▶ Exercise objective:
Reproduce the listing exactly. Omit pictures.

▶ Exercise data:
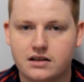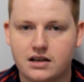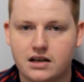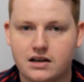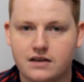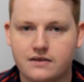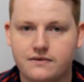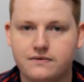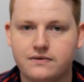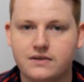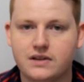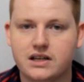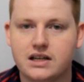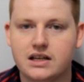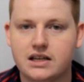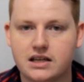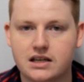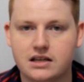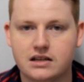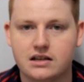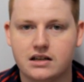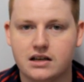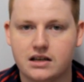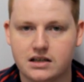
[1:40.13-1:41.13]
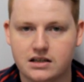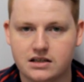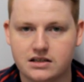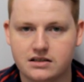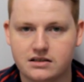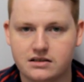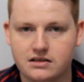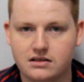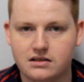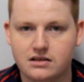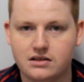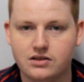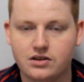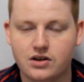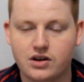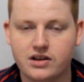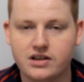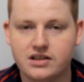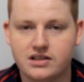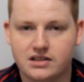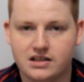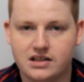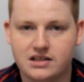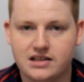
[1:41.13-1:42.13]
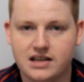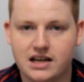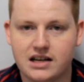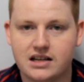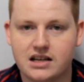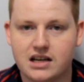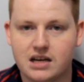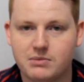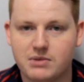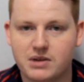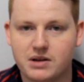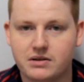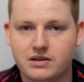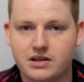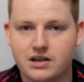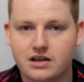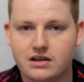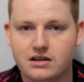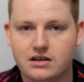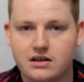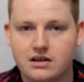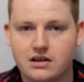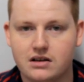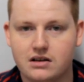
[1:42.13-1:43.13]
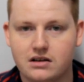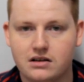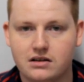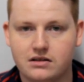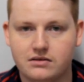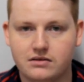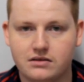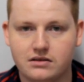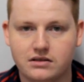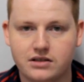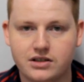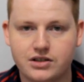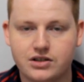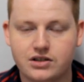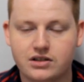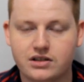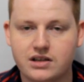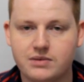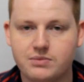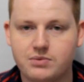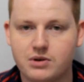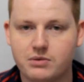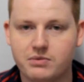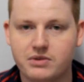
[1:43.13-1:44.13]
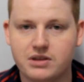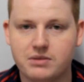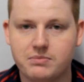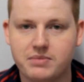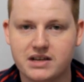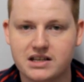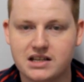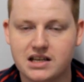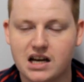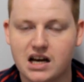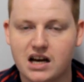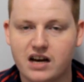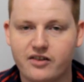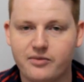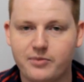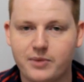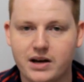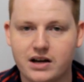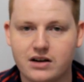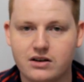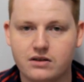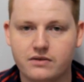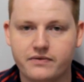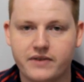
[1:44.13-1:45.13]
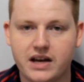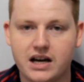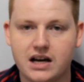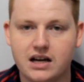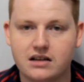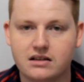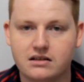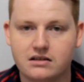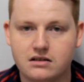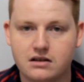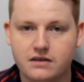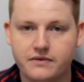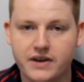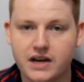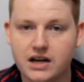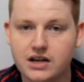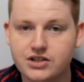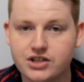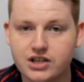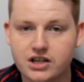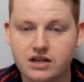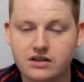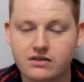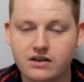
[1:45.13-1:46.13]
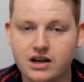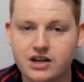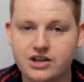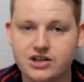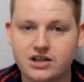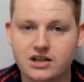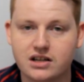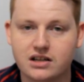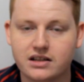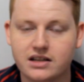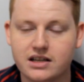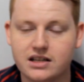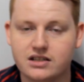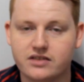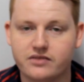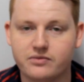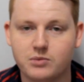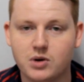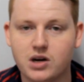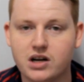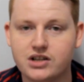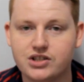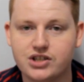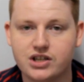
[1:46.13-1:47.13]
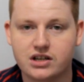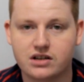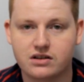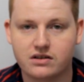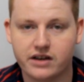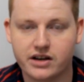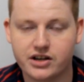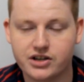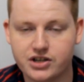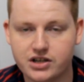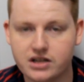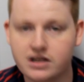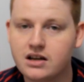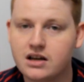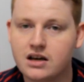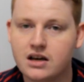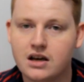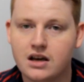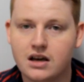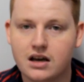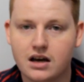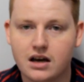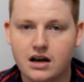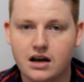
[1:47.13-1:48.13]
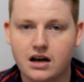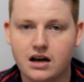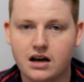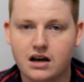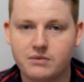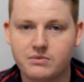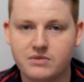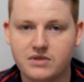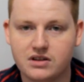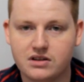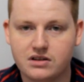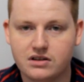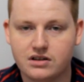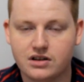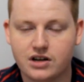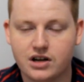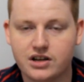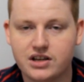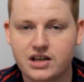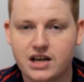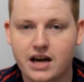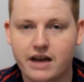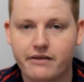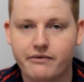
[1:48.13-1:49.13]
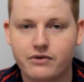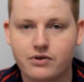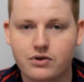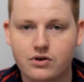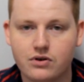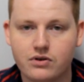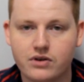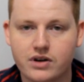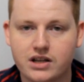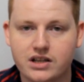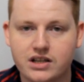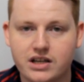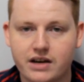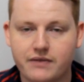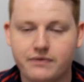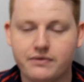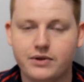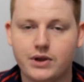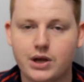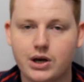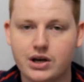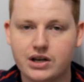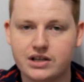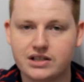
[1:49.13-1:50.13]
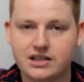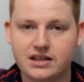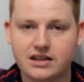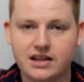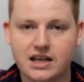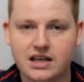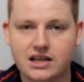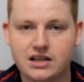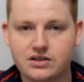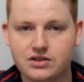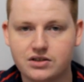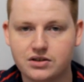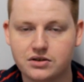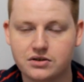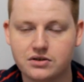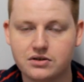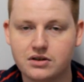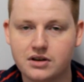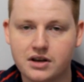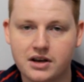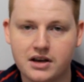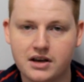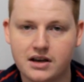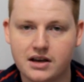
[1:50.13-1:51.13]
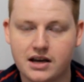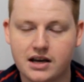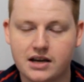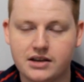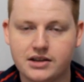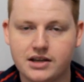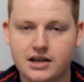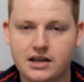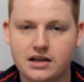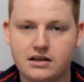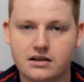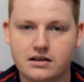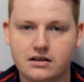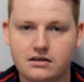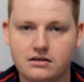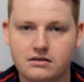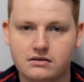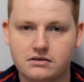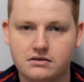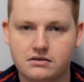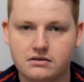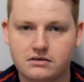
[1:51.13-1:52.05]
that Flanagan has, you know, he's, he's had to come under literally probably the best halfback of our of our generation, at least of my generation. Um, you know, you have Cronk and you have Thurston, there you two, and then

▶ Result:
[1:40.13-1:41.13]
[1:41.13-1:42.13]
[1:42.13-1:43.13]
[1:43.13-1:44.13]
[1:44.13-1:45.13]
[1:45.13-1:46.13]
[1:46.13-1:47.13]
[1:47.13-1:48.13]
[1:48.13-1:49.13]
[1:49.13-1:50.13]
[1:50.13-1:51.13]
[1:51.13-1:52.05]
that Flanagan has, you know, he's, he's had to come under literally probably the best halfback of our of our generation, at least of my generation. Um, you know, you have Cronk and you have Thurston, there you two, and then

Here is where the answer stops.